Niven is a hard-science fiction writer.  I wasn't really prepared for what that would mean.  In this case, the first few chapters were really front loaded with heavy hard-science.  There were some helpful pictures to aide in understanding what the world was like, but it still took me a bit to get some of the science.  But that's okay, I understood the basics well enough.

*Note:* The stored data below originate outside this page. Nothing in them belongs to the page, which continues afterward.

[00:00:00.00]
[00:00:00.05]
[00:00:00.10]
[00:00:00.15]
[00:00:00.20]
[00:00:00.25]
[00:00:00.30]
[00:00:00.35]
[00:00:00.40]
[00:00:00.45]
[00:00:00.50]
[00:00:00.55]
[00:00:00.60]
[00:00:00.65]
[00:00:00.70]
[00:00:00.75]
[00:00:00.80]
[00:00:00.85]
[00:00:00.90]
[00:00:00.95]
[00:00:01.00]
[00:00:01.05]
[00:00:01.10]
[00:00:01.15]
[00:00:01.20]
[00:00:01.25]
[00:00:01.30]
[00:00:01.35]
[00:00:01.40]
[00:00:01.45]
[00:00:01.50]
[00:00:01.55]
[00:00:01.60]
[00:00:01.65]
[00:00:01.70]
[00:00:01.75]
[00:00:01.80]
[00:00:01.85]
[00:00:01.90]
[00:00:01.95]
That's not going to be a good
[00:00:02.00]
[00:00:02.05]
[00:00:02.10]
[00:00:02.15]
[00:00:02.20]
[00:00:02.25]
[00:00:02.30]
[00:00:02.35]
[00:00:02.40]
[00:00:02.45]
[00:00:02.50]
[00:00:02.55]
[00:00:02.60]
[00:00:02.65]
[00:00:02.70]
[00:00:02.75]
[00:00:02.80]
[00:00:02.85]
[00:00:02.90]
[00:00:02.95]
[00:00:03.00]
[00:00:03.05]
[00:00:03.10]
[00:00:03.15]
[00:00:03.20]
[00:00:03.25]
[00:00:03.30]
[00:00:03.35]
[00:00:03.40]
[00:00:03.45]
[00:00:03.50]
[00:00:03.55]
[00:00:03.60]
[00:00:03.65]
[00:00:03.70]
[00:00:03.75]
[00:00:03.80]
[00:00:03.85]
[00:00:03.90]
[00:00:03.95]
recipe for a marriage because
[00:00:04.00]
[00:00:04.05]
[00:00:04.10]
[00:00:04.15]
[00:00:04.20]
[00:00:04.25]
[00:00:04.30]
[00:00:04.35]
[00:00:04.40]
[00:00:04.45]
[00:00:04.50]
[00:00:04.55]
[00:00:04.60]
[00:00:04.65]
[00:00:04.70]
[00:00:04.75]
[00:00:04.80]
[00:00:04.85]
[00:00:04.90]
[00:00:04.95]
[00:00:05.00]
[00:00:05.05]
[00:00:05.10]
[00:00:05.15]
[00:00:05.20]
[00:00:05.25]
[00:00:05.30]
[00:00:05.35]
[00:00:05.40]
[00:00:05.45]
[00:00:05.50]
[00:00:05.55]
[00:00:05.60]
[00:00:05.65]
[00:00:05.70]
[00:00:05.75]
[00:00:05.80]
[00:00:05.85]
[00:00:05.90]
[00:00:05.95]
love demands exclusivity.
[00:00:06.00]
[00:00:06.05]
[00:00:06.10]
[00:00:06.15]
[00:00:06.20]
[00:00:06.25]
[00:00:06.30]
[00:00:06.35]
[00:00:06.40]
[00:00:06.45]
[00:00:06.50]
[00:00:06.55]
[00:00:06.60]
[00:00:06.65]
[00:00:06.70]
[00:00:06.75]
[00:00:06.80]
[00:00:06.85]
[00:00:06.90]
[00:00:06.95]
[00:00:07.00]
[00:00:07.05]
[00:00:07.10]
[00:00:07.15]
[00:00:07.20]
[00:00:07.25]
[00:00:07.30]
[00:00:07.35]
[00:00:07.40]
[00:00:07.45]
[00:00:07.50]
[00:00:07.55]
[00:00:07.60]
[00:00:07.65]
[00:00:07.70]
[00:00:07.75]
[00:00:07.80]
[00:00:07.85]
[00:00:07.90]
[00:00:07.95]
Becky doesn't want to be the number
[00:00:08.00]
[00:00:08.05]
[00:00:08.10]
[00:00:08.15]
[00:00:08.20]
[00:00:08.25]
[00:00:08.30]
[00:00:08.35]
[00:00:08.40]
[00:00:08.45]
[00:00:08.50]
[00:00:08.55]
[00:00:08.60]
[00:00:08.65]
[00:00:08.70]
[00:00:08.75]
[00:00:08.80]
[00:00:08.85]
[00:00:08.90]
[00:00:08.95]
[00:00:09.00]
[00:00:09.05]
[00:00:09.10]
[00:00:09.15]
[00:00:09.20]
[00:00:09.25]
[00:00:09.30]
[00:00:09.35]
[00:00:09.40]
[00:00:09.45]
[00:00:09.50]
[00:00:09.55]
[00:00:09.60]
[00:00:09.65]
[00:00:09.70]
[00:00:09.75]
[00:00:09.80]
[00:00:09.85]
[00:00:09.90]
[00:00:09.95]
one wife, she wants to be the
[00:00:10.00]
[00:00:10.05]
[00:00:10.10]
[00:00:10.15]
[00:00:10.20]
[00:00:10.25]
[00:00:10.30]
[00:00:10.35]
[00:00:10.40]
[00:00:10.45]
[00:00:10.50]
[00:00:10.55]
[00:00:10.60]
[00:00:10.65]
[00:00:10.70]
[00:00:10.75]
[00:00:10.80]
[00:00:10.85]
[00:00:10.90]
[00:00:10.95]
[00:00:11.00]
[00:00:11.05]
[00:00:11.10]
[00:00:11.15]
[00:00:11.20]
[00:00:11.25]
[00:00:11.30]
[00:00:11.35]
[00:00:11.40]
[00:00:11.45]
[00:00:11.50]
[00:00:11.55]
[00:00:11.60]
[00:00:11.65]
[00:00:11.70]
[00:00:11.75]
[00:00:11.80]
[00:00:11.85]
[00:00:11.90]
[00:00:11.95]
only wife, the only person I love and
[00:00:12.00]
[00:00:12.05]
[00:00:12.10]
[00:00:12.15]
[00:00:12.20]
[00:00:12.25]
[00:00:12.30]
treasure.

Then the actual plot started happening.  There were way too many characters with similar-sounding names.  In the main group alone there was Jinny, Jayan, and Jiovan; I kept getting confused about who was talking (although in the early part of the book, it was pretty much always Jiovan).  There were also just way too many characters.  The main group that started out from Quinn Tuft had like ten people.  While people came and went, the final group who colonize the new tree had like twelve.  There were also random people coming and going through the rest of the book; keeping everyone straight (while juggling similar-sounding names) was rough.

The story itself was also kind of boring.  The stakes at the beginning didn't seem very high - the only person who suspected the tree was dying was the Grad, and he never really shared much information except under extreme duress - everything was classified).  None of the characters had real character (in the example of Jiovan, he didn't really sound different to me from any of the other characters.  His distinguishing feature was that he had only one leg.  That's not at all helpful in dialogue). 

All in all, I felt that you read this book for the science and worldbuilding, not for the actual story, which makes me sad.

Oh, as a side note, I discovered that this is Book 2 in Niven's series about the State.  I had no idea there was a book that came first.  The first book has nothing to do with the smoke ring though, so that's probably why people were talking about The Integral Trees instead.